Isolating the ten infants with the highest CRP values at 1 h and 36 h, we found that most cases were either instrumental vaginal deliveries or C-sections. All top ten infants at either 1 h or 36 h were admitted to the NICU and treated with antibiotics, but while 70% of the top infants at 36 h were diagnosed with sepsis, only 10% at 1 h fulfilled sepsis diagnostic criteria.
Limitations of the study were that we did not record maternal chorioamnionitis or predisposing factors for EOS and systemic inflammation other than PROM. Newer research hypothesizes a relationship between GBS colonization, maternal vaginal dysbiosis, and elevated markers of systemic inflammation [24,25]. As such, infant inflammatory markers, including CRP, should potentially be interpreted by more comprehensively considering maternal factors that we unfortunately did not account for in our study. We did not record maternal fever or the duration of labor, but we did have the exact number of hours of rupture of membranes. Prolonged labor is associated with a slight increase in CRP and may be related to PROM duration. Contrary to [10], we did not make comparisons with infants without PROM, and we did not include other biomarkers such as procalcitonin, white blood cell count, neutrophil count, and platelets. Another important limitation is that we could not rule out subclinical infection in infants classified as “healthy”, as we have no follow-up data beyond the infants’ first hospital admission. A newborn early warning score [26] performed at 2, 12, and 24 h after birth and at clinical indication was implemented in 2021 in Vestre Viken Hospital Trust and in 2023 at Oslo University Hospital. Such recent changes in clinical practice might limit the clinical applicability of this study’s results, as the newborn early warning score is based on clinical evaluation only and does not include biochemical tests.

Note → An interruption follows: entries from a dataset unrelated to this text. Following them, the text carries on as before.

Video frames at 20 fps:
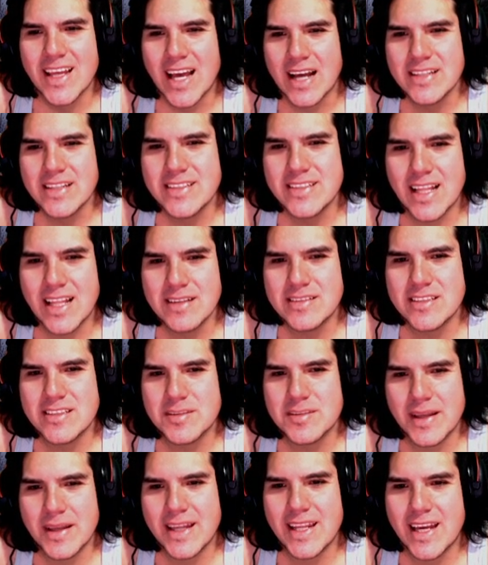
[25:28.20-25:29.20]
I'm too clumsy to
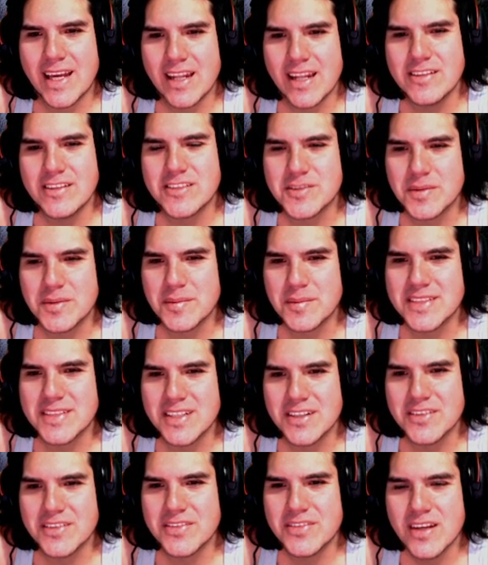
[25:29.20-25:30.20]
play any kind of instrument
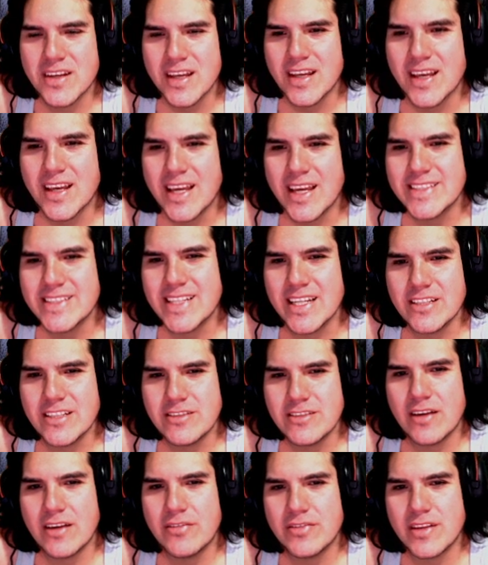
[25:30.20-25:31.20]
myself. He's lucky to
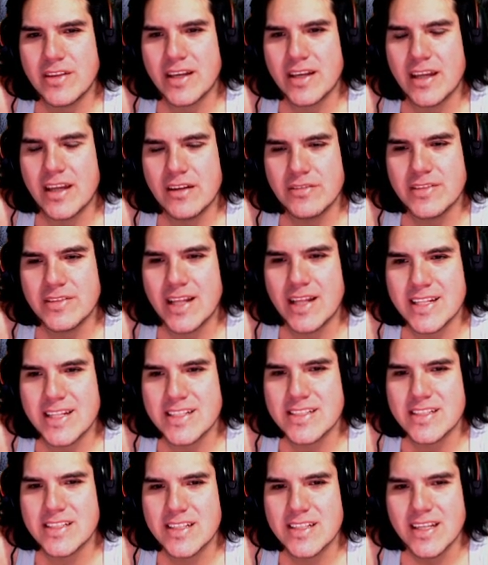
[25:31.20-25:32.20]
have that kind of talent.
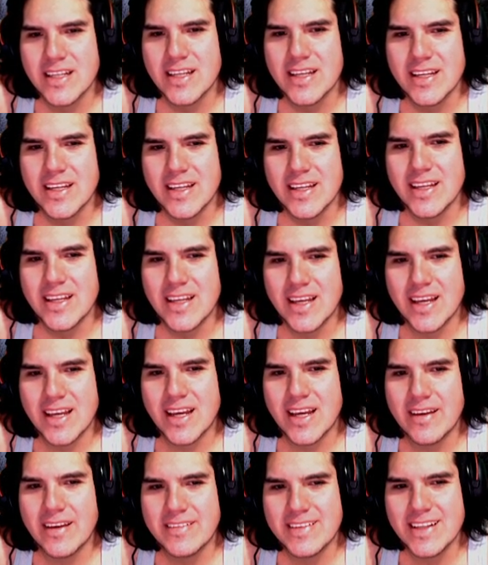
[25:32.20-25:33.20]

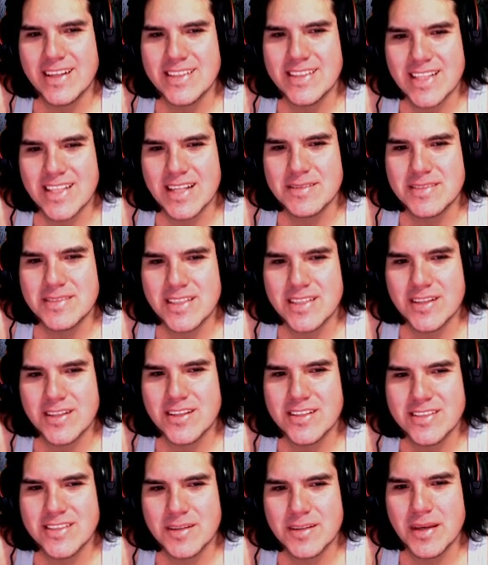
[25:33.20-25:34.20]
Uh, if gets clumsy, that
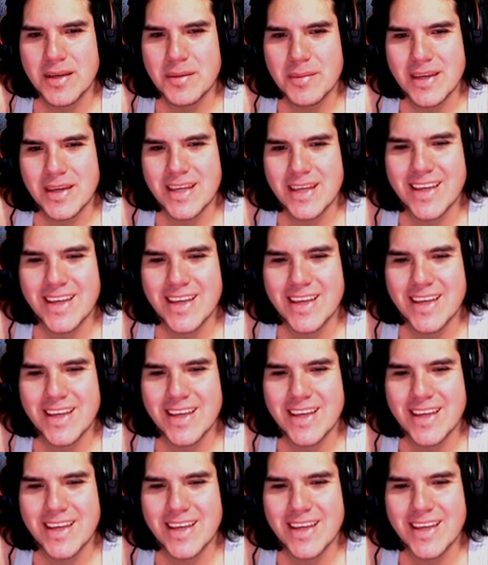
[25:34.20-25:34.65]
doesn't make me.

Strengths of the study include the large number of infants and serial measurements of CRP at fixed intervals. However, more research on the potential role of CRP in EOS diagnostics is needed. The development of methods for salivary CRP measurements [27] might facilitate such research.

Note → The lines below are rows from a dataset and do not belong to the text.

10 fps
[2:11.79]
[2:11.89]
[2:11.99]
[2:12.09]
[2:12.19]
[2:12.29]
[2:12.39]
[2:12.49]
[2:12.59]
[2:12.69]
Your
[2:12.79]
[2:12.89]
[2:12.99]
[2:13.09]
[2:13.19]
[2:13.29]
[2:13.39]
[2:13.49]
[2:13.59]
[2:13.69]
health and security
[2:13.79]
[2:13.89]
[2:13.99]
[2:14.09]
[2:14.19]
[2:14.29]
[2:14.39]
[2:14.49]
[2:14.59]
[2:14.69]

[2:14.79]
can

In term infants born after prolonged rupture of membranes but not diagnosed with early-onset neonatal sepsis, median CRP was low but with outliers above 60, 80, and 90 mg/L after 1, 12, and 36 h. These results differ from previous studies showing that CRP > 30 mg/L is uncommon in healthy term neonates and suggest that infants born after PROM may warrant particular attention beyond their increased risk of early-onset sepsis. Research is needed on the long-term outcomes of infants with inflammation, as evidenced by an elevated CRP, but not sepsis, after PROM.